目黒通りをベスパで。人生の満足について。

私たち夫婦は車を持っていない。都内暮らしには贅沢品だ。駐車場だってこのあたりでは月に4万円もする。

だから車が買えない代わりに、もう何人持ち主が変わったかも怪しい中古のベスパに乗っている。しょっちゅうエンストするし燃費は悪い。でもかわいい。とてもかわいい黒いベスパ。

私は免許をもっていないから、バイクに乗るときはいつも夫の背中に掴まってその体温に浸ったり、風で聞こえにくいのに話しかけてくる彼の耳元に口を近づけてえっ聞こえないよと言ってみたりするのだがそれはなんだかとても愛おしい時間だ。

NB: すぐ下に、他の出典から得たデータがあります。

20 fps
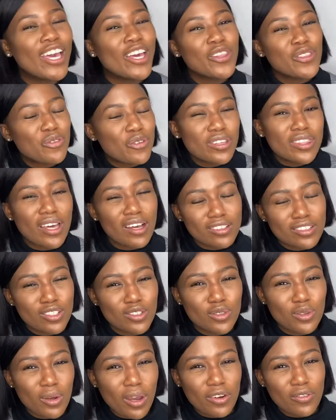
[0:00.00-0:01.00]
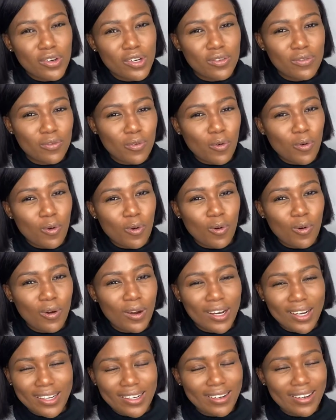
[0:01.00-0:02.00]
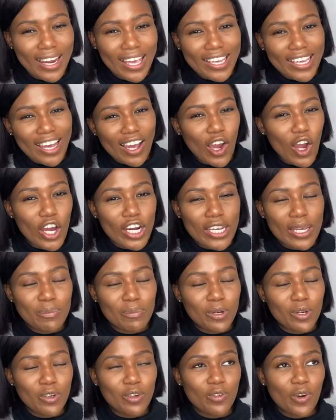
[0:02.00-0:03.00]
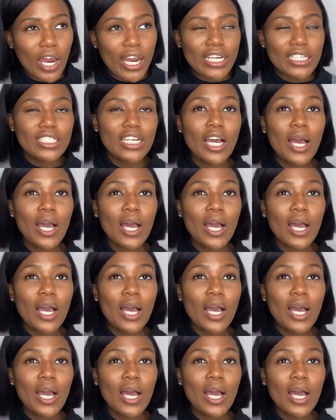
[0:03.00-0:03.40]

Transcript: 3200 for like a hot air balloon ride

バイクに乗る日は気分がいい。

18歳で上京して、まず山手線と中央線を、それからだんだんにメトロや私鉄を覚え、頭の中になんとなく路線図が描けるようになった。そうやって電車を乗り継いでいた私の頭の中の地図は二次元だったけれど、バイクに乗るようになって立体感がでてきた。それがとても面白い。

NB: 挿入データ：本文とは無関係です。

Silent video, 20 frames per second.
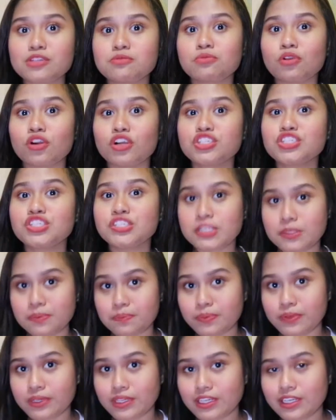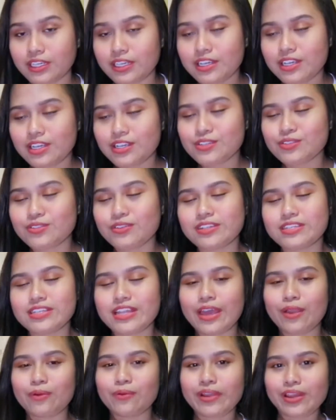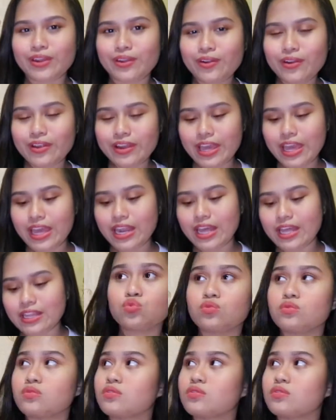more cheaper, so I was like, why not? And I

いうても庶民的な世田谷を抜け、目黒に入るとなんとなく街がシュッとしてくる。ビルの雰囲気が垢ぬけ、走っている車の外車率が上がる。駅前に近づく一瞬ガヤついてチェーン店が増えるけれど、ほんの1、2分も走れば静かな美しい街並がまた広がる。いいな寄ってみたいなと思うお店も多いのだが、メモをするにもシャッターを切るにも、しがみつくのに塞がった両手は使えない。一瞬で場所的にも脳内をも通り過ぎてしまう。あーあ。まぁでもまた来たらいいのだし、という余裕を感じていることに気づいてはまたちょっとにやける。

ある種の優越感みたいなものって、満足感を得るには必要なのかもなと思う。私にとっては間違いなく、この東京の街を自分の街として過ごせていることはそのひとつなんだろう。

歩くよりもずっと遠くまで、自転車よりももっと早く、車よりもはるかに手触りを感じながら、東京の街をベスパで走る。燃費は悪いしすぐ壊れるけれど、イタリア生まれのかわいいベスパ。

何者にもなっていないし、このベスパの他には何も持っていないけれど、

あぁ私はとても人生に満足しているなぁと思うのである。

もうすぐ銀杏が色づいて、目黒通りが一年でいちばん美しい季節になる。